07 October 2009

Vegan Kindle

I have been a voracious reader all my life. I spent every flashlight battery in the house reading under the covers. I begged to be allowed to read at the dining room table. I've read thousands of pages on buses, as the passenger in cars, on trains, on planes. Even a college class where we read ALL of Solzhenitsyn in one ten-week period could not destroy my love for the written word. If I'm awake, if my eyes are open, I'm often as not scanning my surroundings for something to read.

About ten years ago, I did a product test for Microsoft. I can't remember what their e-reader was called, or even whether or not it was a physical object when I did the test. But I remember that my opinions about e-books at that time were largely negative. No, no, no; I preferred paper. No, there is something special about holding a book. No, I can't read on a screen. And so on.

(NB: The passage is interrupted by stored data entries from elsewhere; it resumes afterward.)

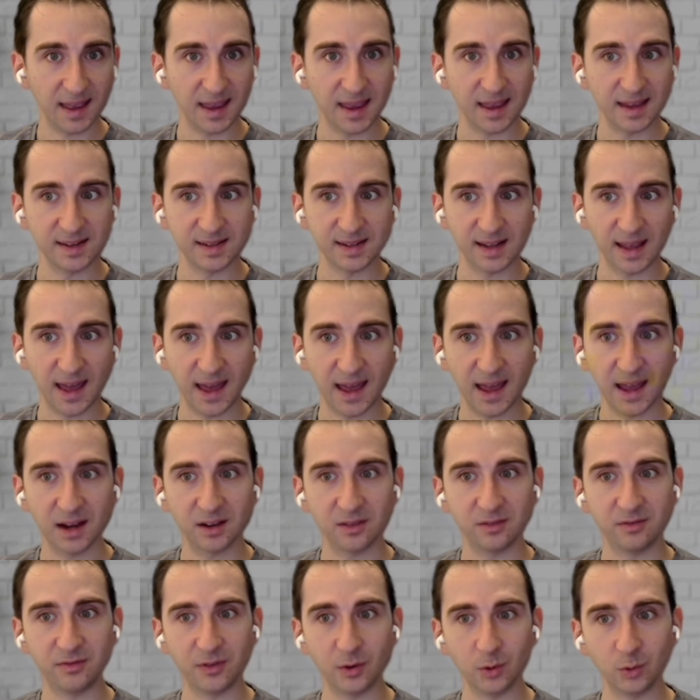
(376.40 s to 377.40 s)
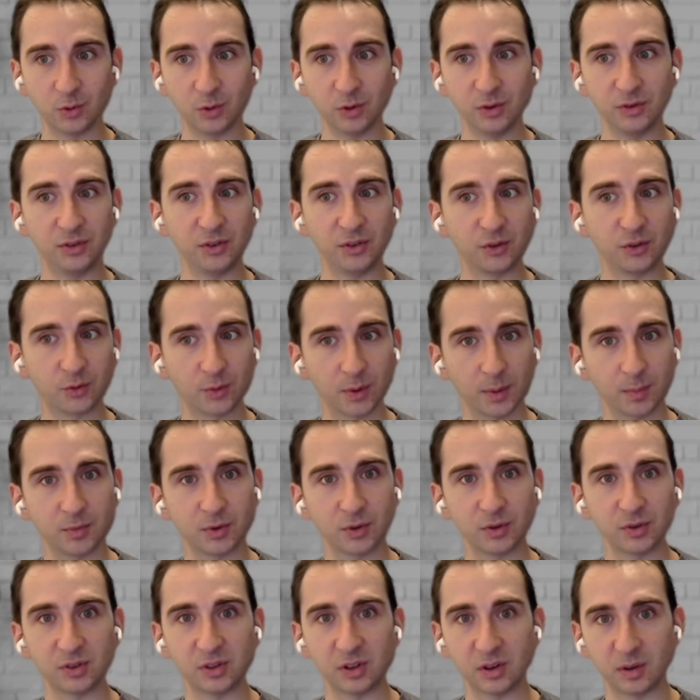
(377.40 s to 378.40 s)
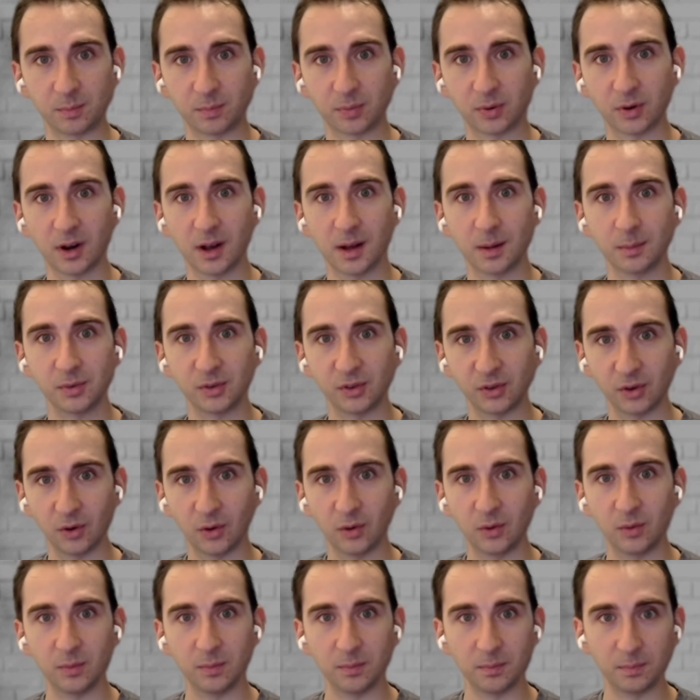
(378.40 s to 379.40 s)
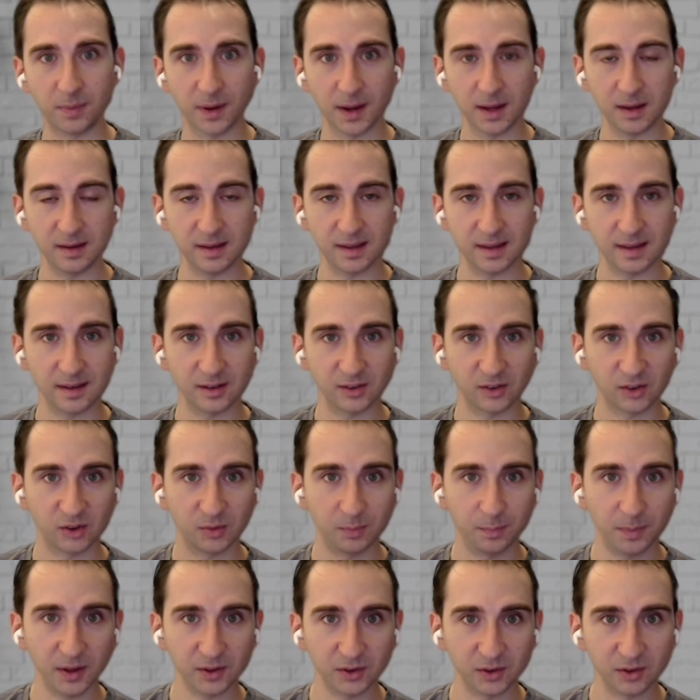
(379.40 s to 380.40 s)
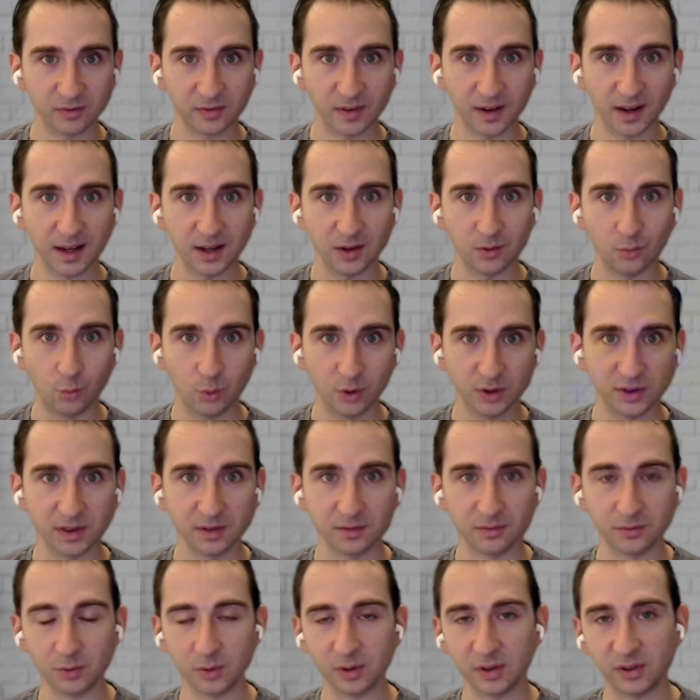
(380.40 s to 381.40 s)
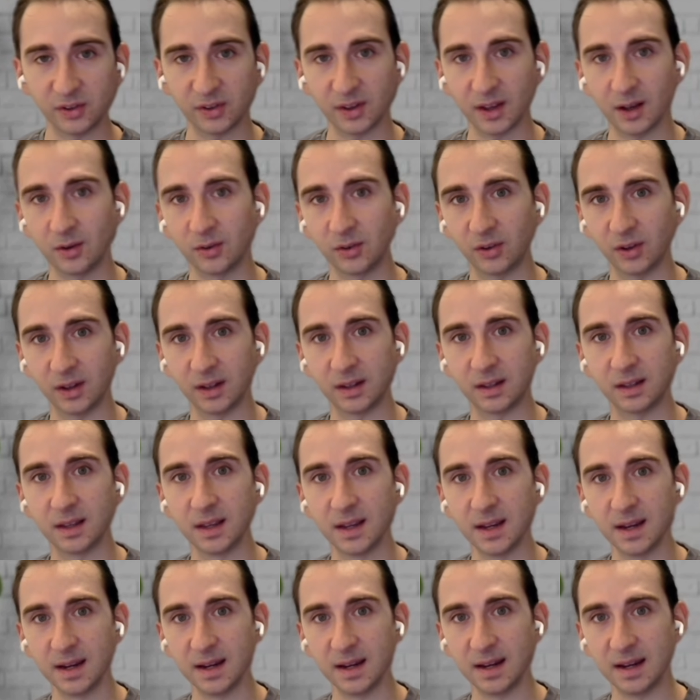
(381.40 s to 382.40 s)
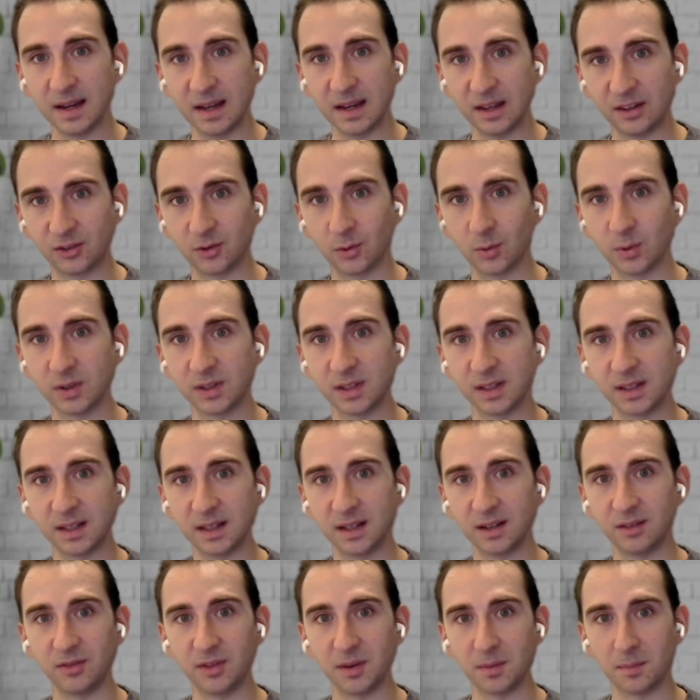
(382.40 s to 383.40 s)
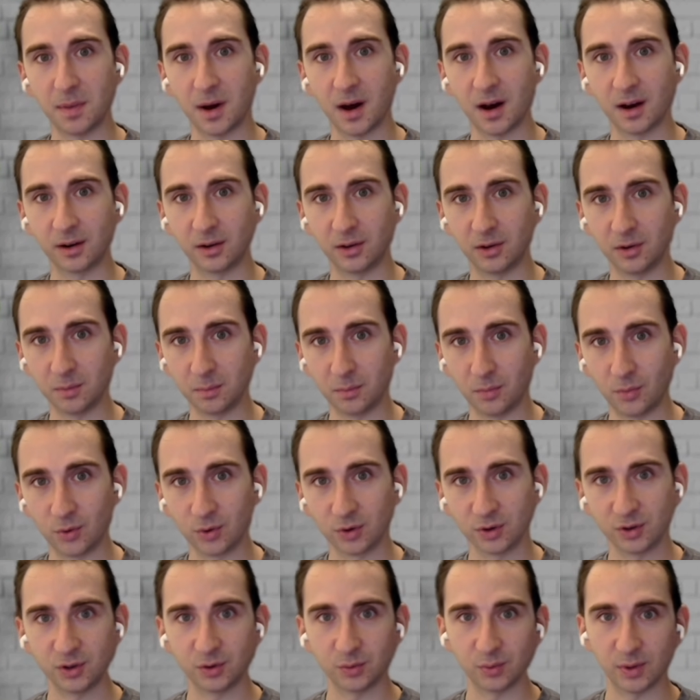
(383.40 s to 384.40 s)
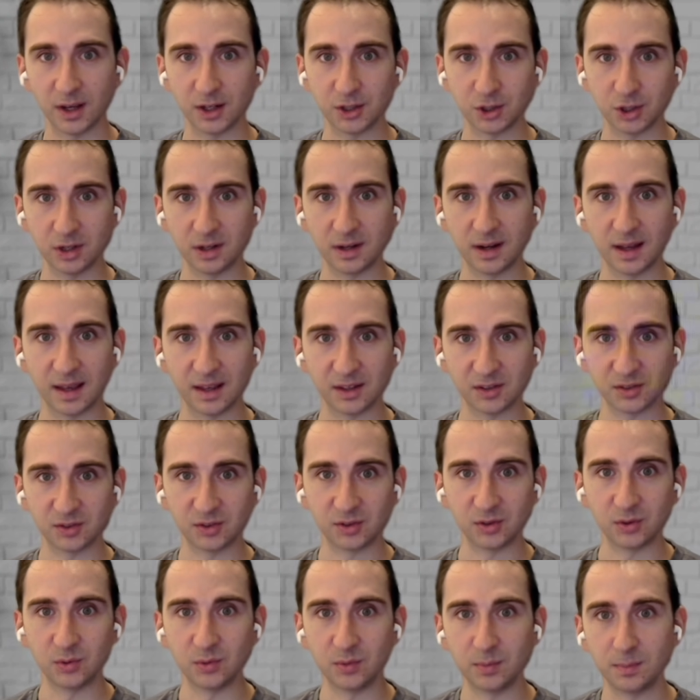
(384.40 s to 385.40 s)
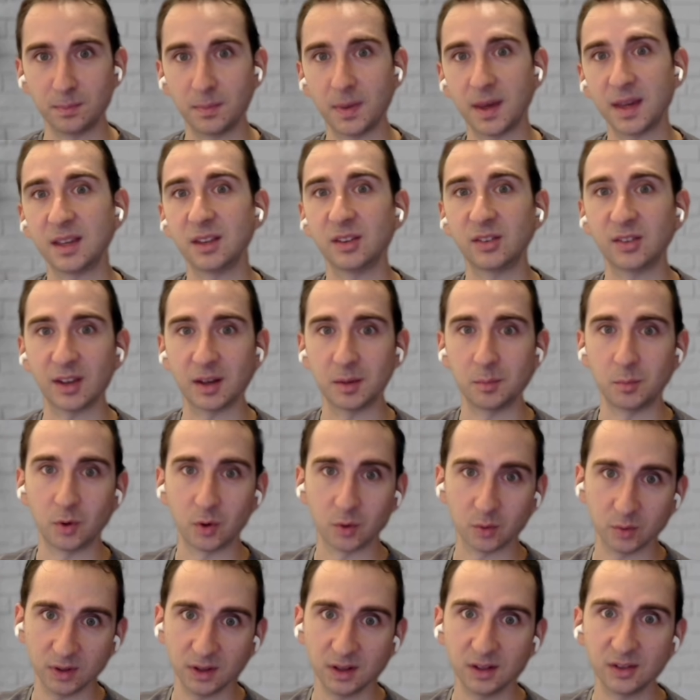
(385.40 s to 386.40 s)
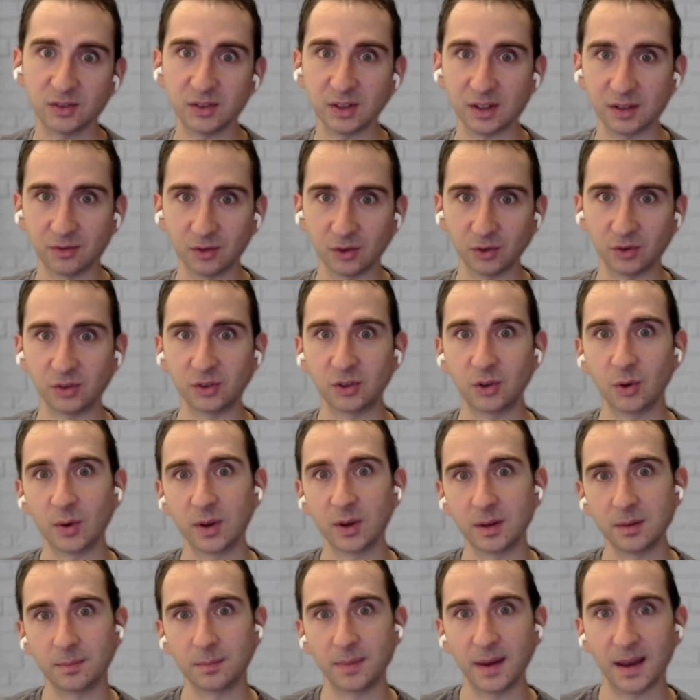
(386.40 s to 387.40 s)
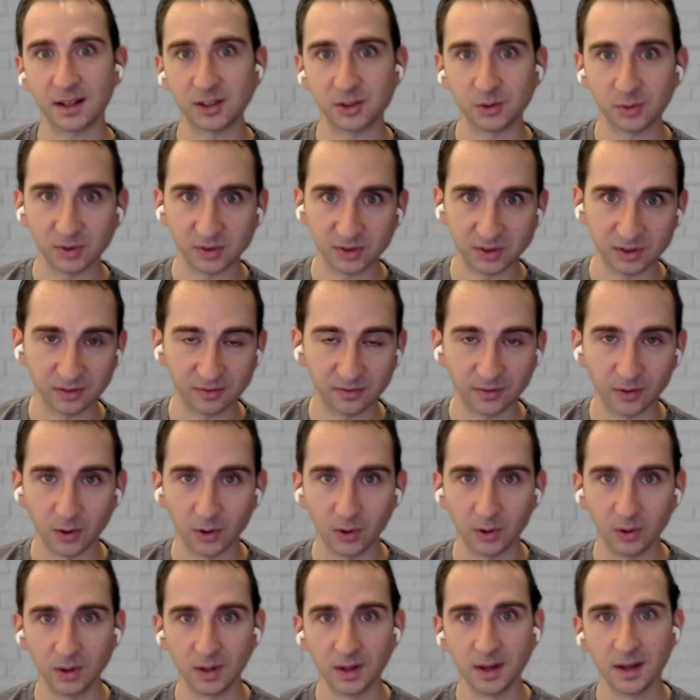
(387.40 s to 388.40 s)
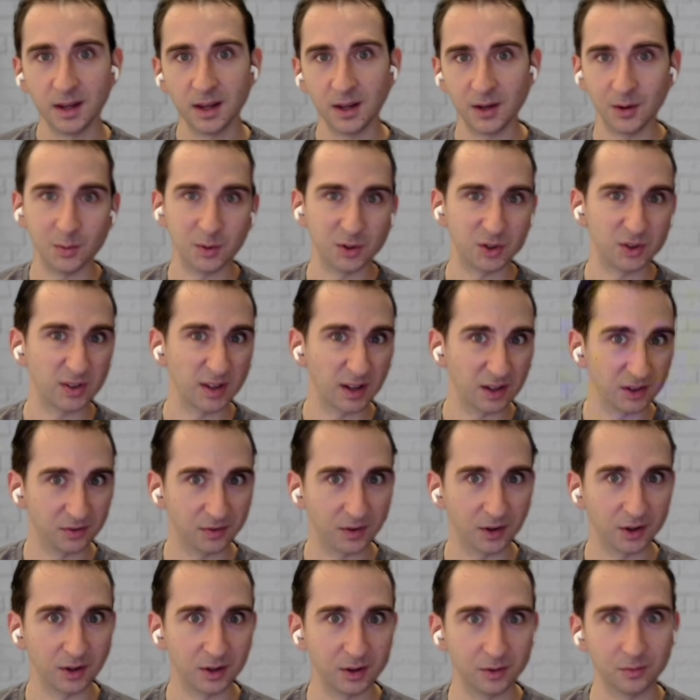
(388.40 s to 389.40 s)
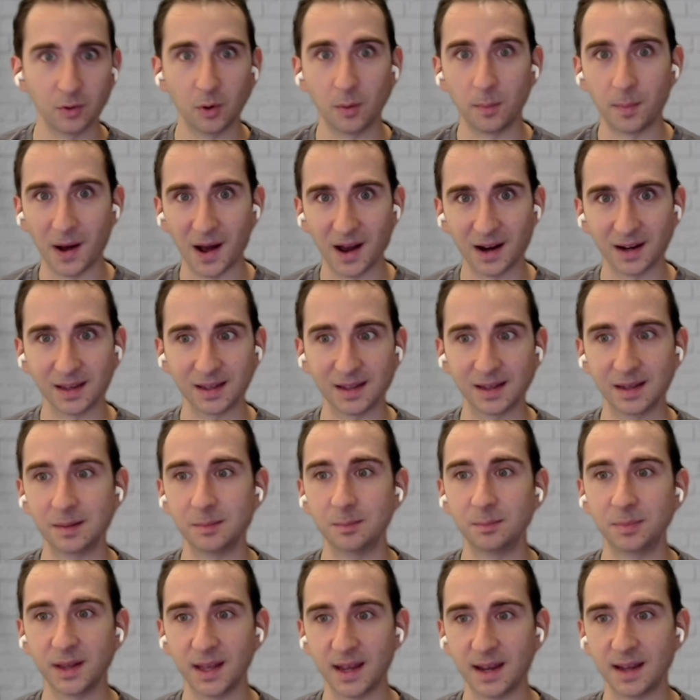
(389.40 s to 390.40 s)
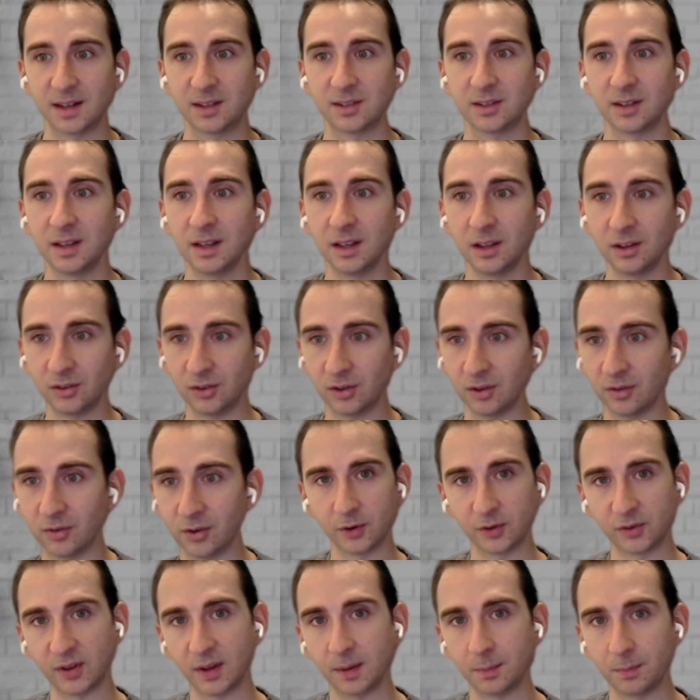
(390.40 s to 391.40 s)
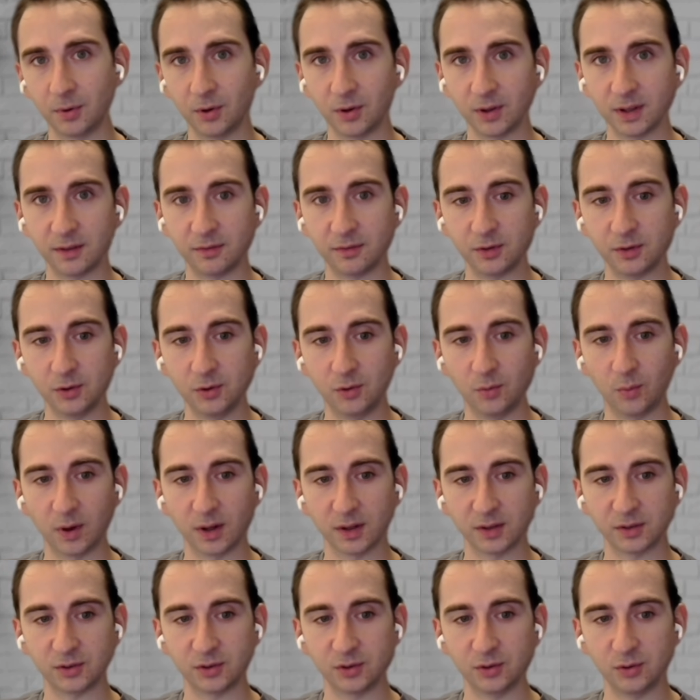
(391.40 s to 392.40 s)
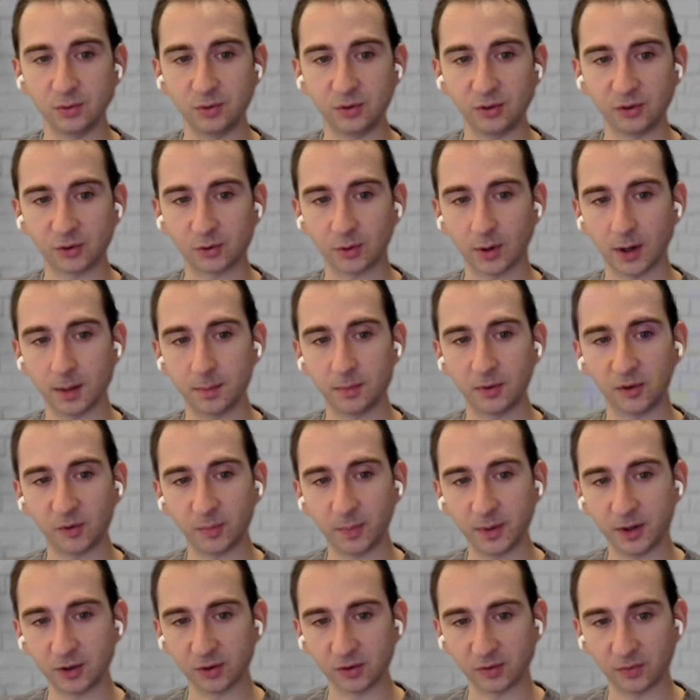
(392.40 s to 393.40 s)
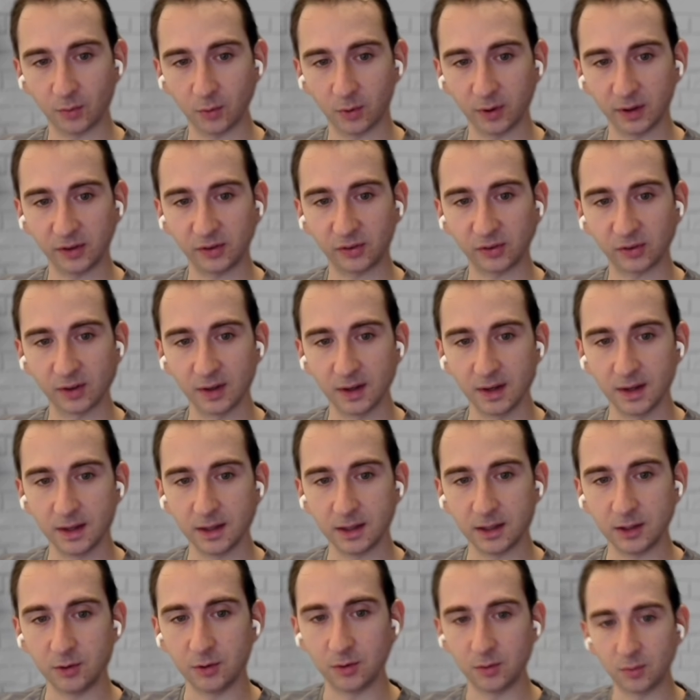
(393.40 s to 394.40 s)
and add vocal descriptors to the prompt. So by specifying what the voice sounds like, it's going to give the model more direction as to make it sound more realistic versus going back to its default, which sounds very robotic and bland. So for example, if you'd want to describe the speaker's voice,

Somewhere along the way, my thinking changed. For one thing, once Amazon's Kindle landed in the hands of actual readers, their enthusiasm was infectious. Also, E Ink is pretty freaking cool.
And I'm a long-time Amazon customer whose experiences with the company have been nearly always positive, and their commitment to the e-book format frankly gave me more hope for its future than, well, Microsoft could. So I decided to spend my birthday cash on a Kindle 2.

One of the things I was curious about, but resisted the urge to explore fully until my Kindle actually arrived, was how many vegan cookbooks are available for the Kindle. It's a little nervewracking to think of using an expensive electronic device in the kitchen, where I routinely spill water, and, um, occasionally set off the smoke alarm. And maybe splatter things a bit. But my kitchen is home to our washer and dryer, and that's where I set up my conventional cookbooks, and they have been safe from harm. But even more appealing than cooking from a cookbook in e-book form is the prospect of menu-planning in whatever moments I can steal during the course of the day. I usually plan menus by flipping through my cookbooks, and coming up with a week or so's worth of compatible dishes. I do frequently throw a stack of cookbooks in the passenger seat of my car, or into my bicycle's pannier, but how much more convenient could it be to have a library of cookbooks available on my Kindle? With the capacity for annotating recipes?

It's not a complete library, but there are some great titles available in the Kindle Store. My one criticism so far is that the book samples for several titles I checked out did not include any recipes. I think that including at least a few would give potential buyers a better feel for an author's recipe-writing style, for how simple or complicated they like to make things, and to what sorts of ingredients they rely on. The other drawback might be that photos are, and will be for the foreseeable future, black and white. I don't mind that so much. The portability issue carries the day!